An Overview of Spiritual and Energetic Healing
There are countless methods for spiritual and energetic healing and the following offers some explanation of the different broad categories most healing approaches fall into. Some modalities require many sessions, some take just seconds. Many use different hand positions and specific manipulations, some involve no touch at all, and others are practiced over long distances. Some are designed to treat specific symptoms and some are aimed at changing our very DNA. Some are steeped in religious dogma, ritual and ancient traditions while others are founded in science. Here are a few basic styles of healing and what characterizes each of them.
Energy healing works with an energetic field that permeates and extends beyond the physical body. Signs of illness show up in this field before manifesting as physical symptoms and with a little practice this “aura” can be experienced, even by a novice. While the awareness of an energy field has been an integral part of mainstream medicine in the Eastern hemisphere for thousands of years (with medical systems such as acupuncture being every bit as precise, specialized and effective as Western medical techniques), it’s a relatively new addition to Western ways of thinking.
Energy healing generally operates in much the same way as conventional medicine, by addressing symptoms, identifying energy blocks and areas of dysfunction, and moving energy around in specific, mechanical ways. The healer often visualizes transferring or channeling healing energy to the recipient, using energy in much the same way an MD uses medication, surgery and other treatment. Therapeutic Touch, a technique developed by nurse, Delores Krieger, Ph.D., R.N., is a well-known example of this approach that has become increasingly integrated into mainstream medicine since she introduced it into New York University’s nursing curriculum in the 1970’s. Her book, The Therapeutic Touch is an excellent introduction to the practice of energy healing.
With spiritual healing, instead of moving energy around to address specific problem areas, the healer goes into a powerful state of unconditional love and has an experience of becoming one with the healing recipient. Rather than focusing on illness, the healer joins with the person’s spiritual self, where there is no illness. This powerful attention to the recipient’s intrinsic wellness helps call it forth. I think of this style of healing as “repatterning” rather than repairing.
Faith healing doesn’t require that the healer “diagnose” energetically, direct energy, or be versed in a particular methodology. There may still be a focus on symptoms and on disappearing signs of illness but healing is performed by invoking the power of a higher spiritual source, as in Christian faith healing. Faith healers often describe their work as “prayer.”
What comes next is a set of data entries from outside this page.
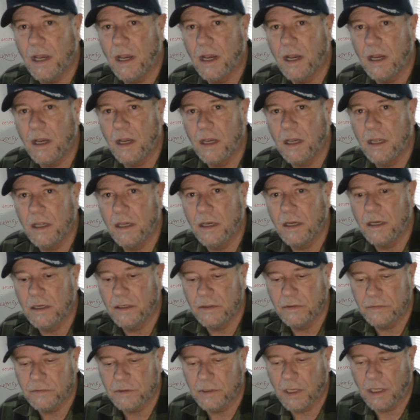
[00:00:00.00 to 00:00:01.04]

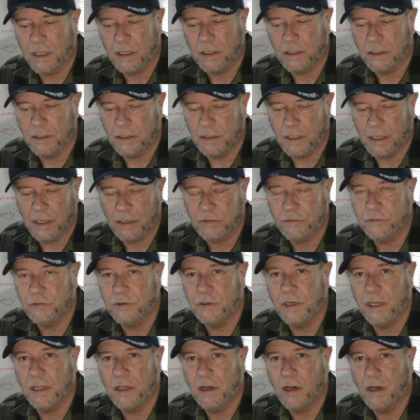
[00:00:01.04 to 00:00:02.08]
I got an
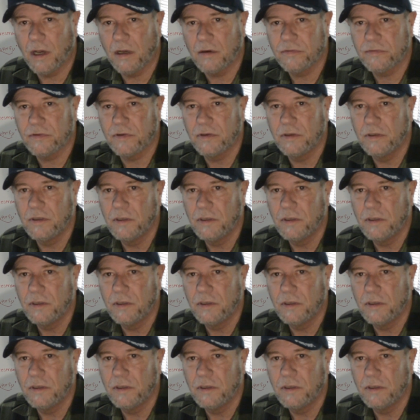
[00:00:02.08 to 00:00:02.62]
extra day off,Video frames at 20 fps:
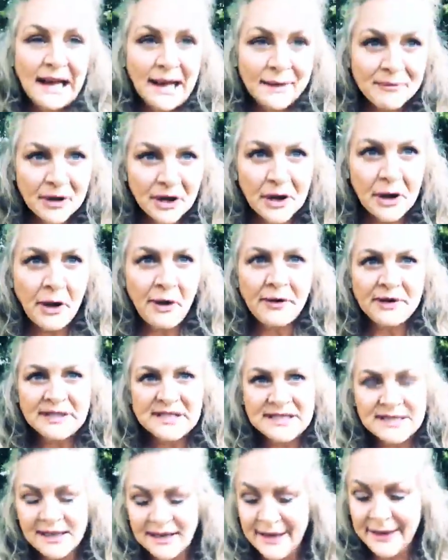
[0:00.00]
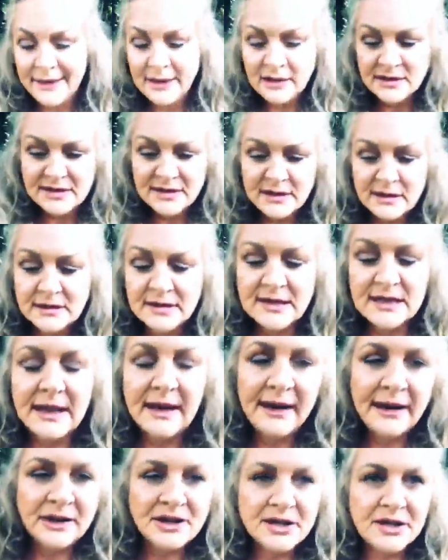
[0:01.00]
I'm going to go inside because this
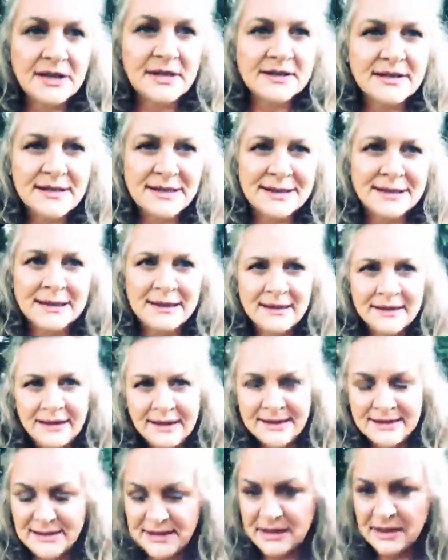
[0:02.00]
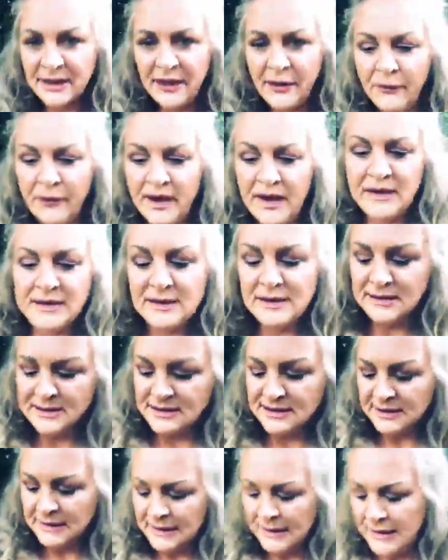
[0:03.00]
connection is
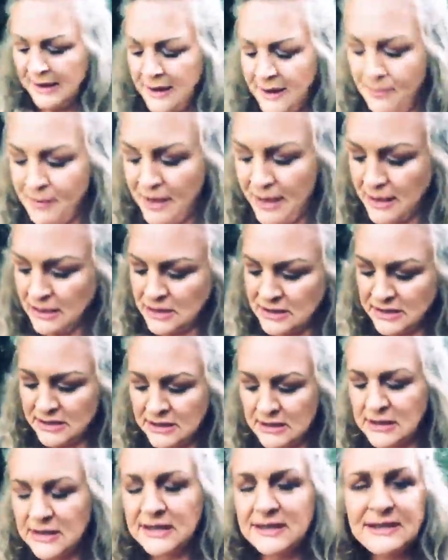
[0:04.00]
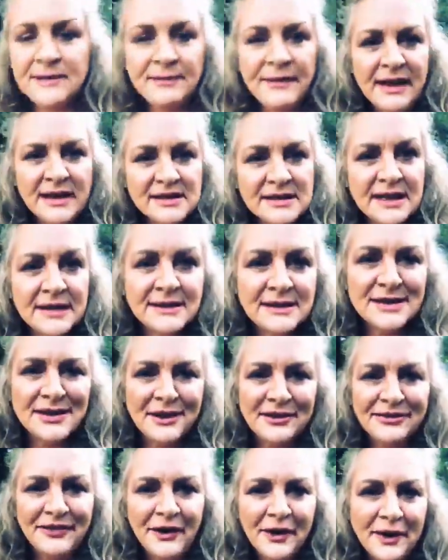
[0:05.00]
horrendous. But does it make sense so
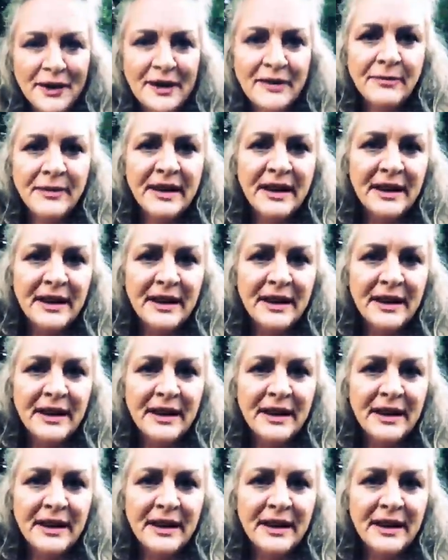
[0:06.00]
far? Give me a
Attitudinal healing is simply a shift in perspective that assumes illness to be illusionary and the spiritual essence of our being to be eternally whole and complete. Thus, by identifying with our spiritual wholeness rather than our physical dis-ease, we can feel at peace regardless of outer circumstances and often release physical symptoms of illness as well. The term “attitudinal healing” was coined by psychiatrist, Gerald Jampolsky to describe a philosophy he drew from A Course in Miracles and applied in his work with children and adults experiencing illness (there are now many Centers for Attitudinal Healing around the world based on Jampolsky’s modelÑGoogle “Center for Attitudinal Healing” to find out more) but there are numerous approaches to healing that give attention to attitude rather than illness. Some metaphysical paths even discourage healing practices altogether on the premise that the act of “healing” affirms the reality of illness and is counterproductive to achieving the greater reality that we are already perfectly whole.
The Common Denominator: Healing Follows Intention
All of these methods are very good at facilitating a peaceful state and all have been known to facilitate the spontaneous healing of physical illness, sometimes quite miraculously. Is one method better than another? I tend to think they’re like apples and oranges, different and useful in different ways. The key principle that makes them all work, even ones that seem to contradict one another, is that healing follows the intention of the healer. While healers may be using hands or voice in very specific ways to direct energy, invoking higher powers, using elaborate ritual or working within a framework of specific religious dogma, it’s their expectations, beliefs and envisioning of the healing process, along with their heart-felt caring, that are bringing about a healing response.